Durante queste ferie estive, godendomi i paesaggi trentini (e non solo), mi sono imbattuta in un nostro antenato, tanto studiato ed anche tanto amato: la Mummia del Similaun, meglio conosciuta come “Ötzi”.
Nel 1991 una coppia di escursionisti tedeschi, sulle Alpi Venoste, fra Italia ed Austria, fece una scoperta eccezionale: trovò la mummia naturale di un uomo, ancora integra in tutte le sue parti, grazie al ghiaccio che l’ha protetto da intemperie e dall’inevitabile decomposizione.
Le ipotesi sull’identità della vittima furono tante, andando indietro addirittura di 1000 anni, finchè nel 2008, attraverso un’analisi al radiocarbonio, fu possibile attribuirgli la data di nascita: quell’uomo, così ben conservato, era in realtà un uomo dell’Età del rame, nato e vissuto fra il 3300 ed il 3100 a.C.
Iniziarono così numerosi studi per poterne conoscere i più intimi segreti.
Ötzi, nome che gli è stato conferito da un giornalista che ha seguito da vicino tutta la sua affascinante storia, era un uomo dalla carnagione chiara, morto intorno ai quarant’anni in seguito alla ferita di una freccia scagliata alle spalle. Indossava al momento della morte un cappello di orso ed un mantello di capra e pecora, aveva tutte le attrezzature necessarie alla caccia ed aveva numerosi tatuaggi su diverse parti del corpo.
Nel 2012 si è riusciti addirittura a sequenziarne tutto il suo DNA, che ha rivelato il gruppo sanguigno (0) e una predisposizione genetica alle malattie cardiovascolari. Infatti lo scheletro presentava ben tre calcificazioni coronariche, spie di un’aterosclerosi quasi certamente legata alla predisposizione genetica. Probabilmente se non fosse stato colpito da quella freccia, sarebbe morto d’infarto non molto tempo dopo.

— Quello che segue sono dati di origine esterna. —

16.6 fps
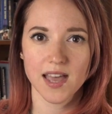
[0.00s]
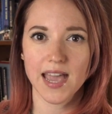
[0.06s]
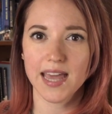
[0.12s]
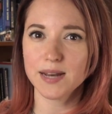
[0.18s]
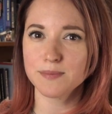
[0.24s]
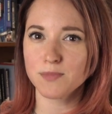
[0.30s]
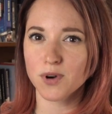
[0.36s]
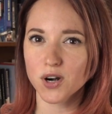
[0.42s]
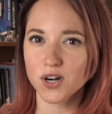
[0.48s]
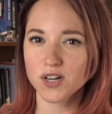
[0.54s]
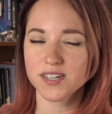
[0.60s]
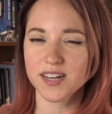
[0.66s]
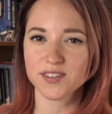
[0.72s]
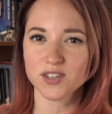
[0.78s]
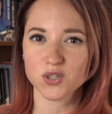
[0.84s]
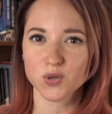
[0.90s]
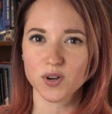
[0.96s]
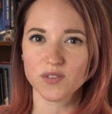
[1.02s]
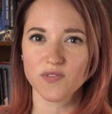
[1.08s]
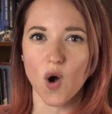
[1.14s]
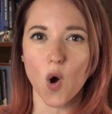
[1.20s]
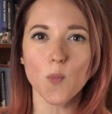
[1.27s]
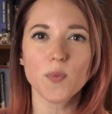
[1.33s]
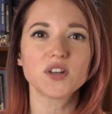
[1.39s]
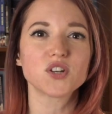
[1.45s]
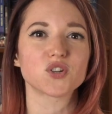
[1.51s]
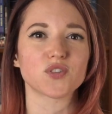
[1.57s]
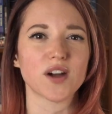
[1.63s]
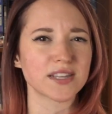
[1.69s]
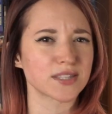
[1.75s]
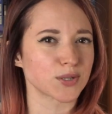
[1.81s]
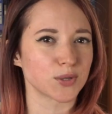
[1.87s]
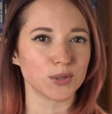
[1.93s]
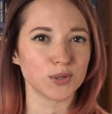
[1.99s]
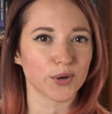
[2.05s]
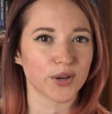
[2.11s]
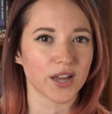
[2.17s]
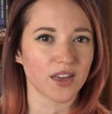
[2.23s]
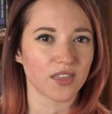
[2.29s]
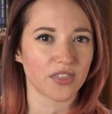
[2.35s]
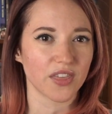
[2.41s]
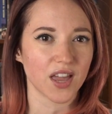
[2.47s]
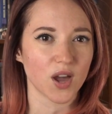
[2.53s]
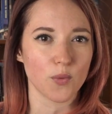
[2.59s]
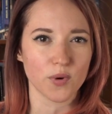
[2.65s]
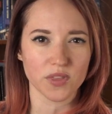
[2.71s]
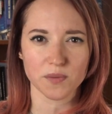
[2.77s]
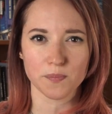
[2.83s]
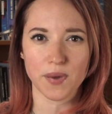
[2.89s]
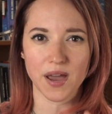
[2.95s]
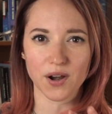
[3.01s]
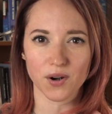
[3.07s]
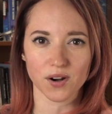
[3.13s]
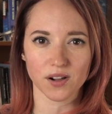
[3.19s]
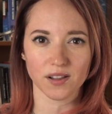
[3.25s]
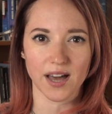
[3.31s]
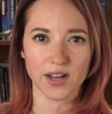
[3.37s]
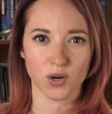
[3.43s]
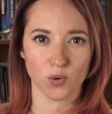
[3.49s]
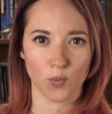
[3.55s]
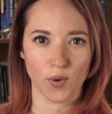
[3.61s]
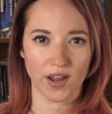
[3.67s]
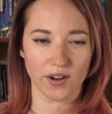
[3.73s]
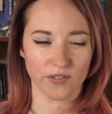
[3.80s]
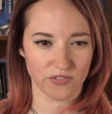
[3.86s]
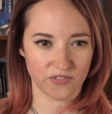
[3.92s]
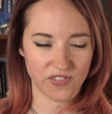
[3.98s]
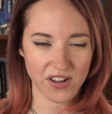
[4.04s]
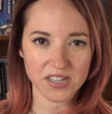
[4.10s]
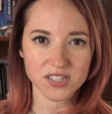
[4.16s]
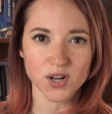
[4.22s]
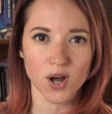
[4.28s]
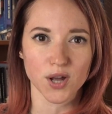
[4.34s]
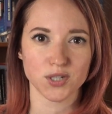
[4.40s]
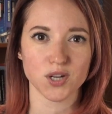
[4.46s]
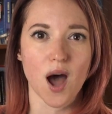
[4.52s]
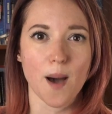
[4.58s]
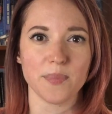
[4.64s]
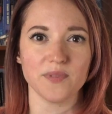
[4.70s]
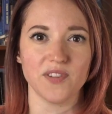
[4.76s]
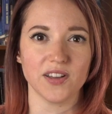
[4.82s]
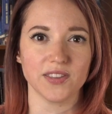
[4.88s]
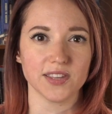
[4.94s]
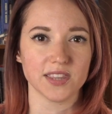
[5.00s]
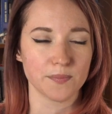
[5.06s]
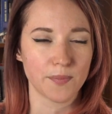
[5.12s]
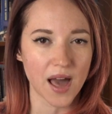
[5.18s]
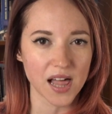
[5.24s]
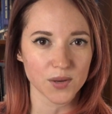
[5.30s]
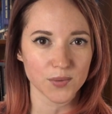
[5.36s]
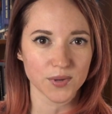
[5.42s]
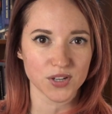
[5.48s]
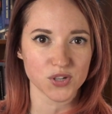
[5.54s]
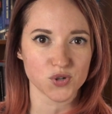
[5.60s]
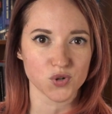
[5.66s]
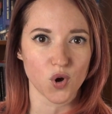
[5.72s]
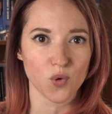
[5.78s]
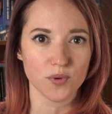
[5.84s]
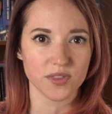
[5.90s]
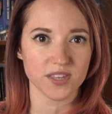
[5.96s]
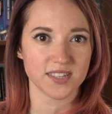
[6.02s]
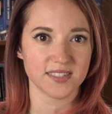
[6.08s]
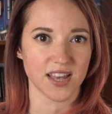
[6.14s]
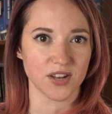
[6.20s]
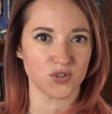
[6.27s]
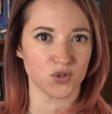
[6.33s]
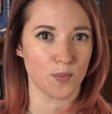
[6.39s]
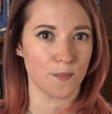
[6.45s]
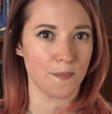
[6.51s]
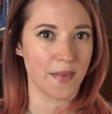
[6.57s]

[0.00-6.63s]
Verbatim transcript: It emerged as a sort of open tricycle looking thing with a paraglider wing fixed on top of it that the pilot would control with a central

Nel suo stomaco è stata rinvenuta la presenza di Helicobacter Pylori, patogeno conosciuto per essere una delle cause principali di ulcere e gastriti, mentre nell’intestino sono stati trovati piccoli parassiti che avrebbero potuto rallentare o comunque rendere più complicato il processo digestivo.
Altra scoperta straordinaria è stata quella del gruppo di studio del dott. Frank Maixner, e riguarda il contenuto dello stomaco di Ötzi, resosi evidente dalle radiografie solo nel 2009, e del suo ultimo pasto: carne di stambecco, farro monococco e felce aquilina. La carne era stata essiccata ed affumicata leggermente (simile quindi ad un nostro speck), il farro era stato invece consumato non macinato, mentre sulla felce ci sono diverse ipotesi dal momento che è una pianta molto tossica (da qui l’idea che possa essere stata consumata come rimedio ai parassiti oppure che ne siano rimaste tracce dal momento che potevano essere utilizzate le foglie per incartare il cibo).
Come ha affermato Albert Zink, direttore di Eurac Research di Bolzaano “l’ultimo pasto dell’Iceman conteneva un’elevata quantità di carboidrati, proteine e grassi, perfettamente bilanciati per le sfide poste dagli ambienti di alta montagna” ed adatta allo stile di vita di Ötzi. Si pensa inoltre che sia stato consumato in un intervallo di tempo che va da due ore a mezz’ora prima della morte e che l’avesse consumata sentendosi al riparo.
Ad oggi sono anche stati avviati degli studi per poter capire se potesse essere intollerante al Lattosio.
Vi consiglio vivamente di andare a visitare il Museo di Ötzi di Bolzano, perché vi permette di fare un tuffo nel passato e di conoscere i segreti di un antenato di tutti noi.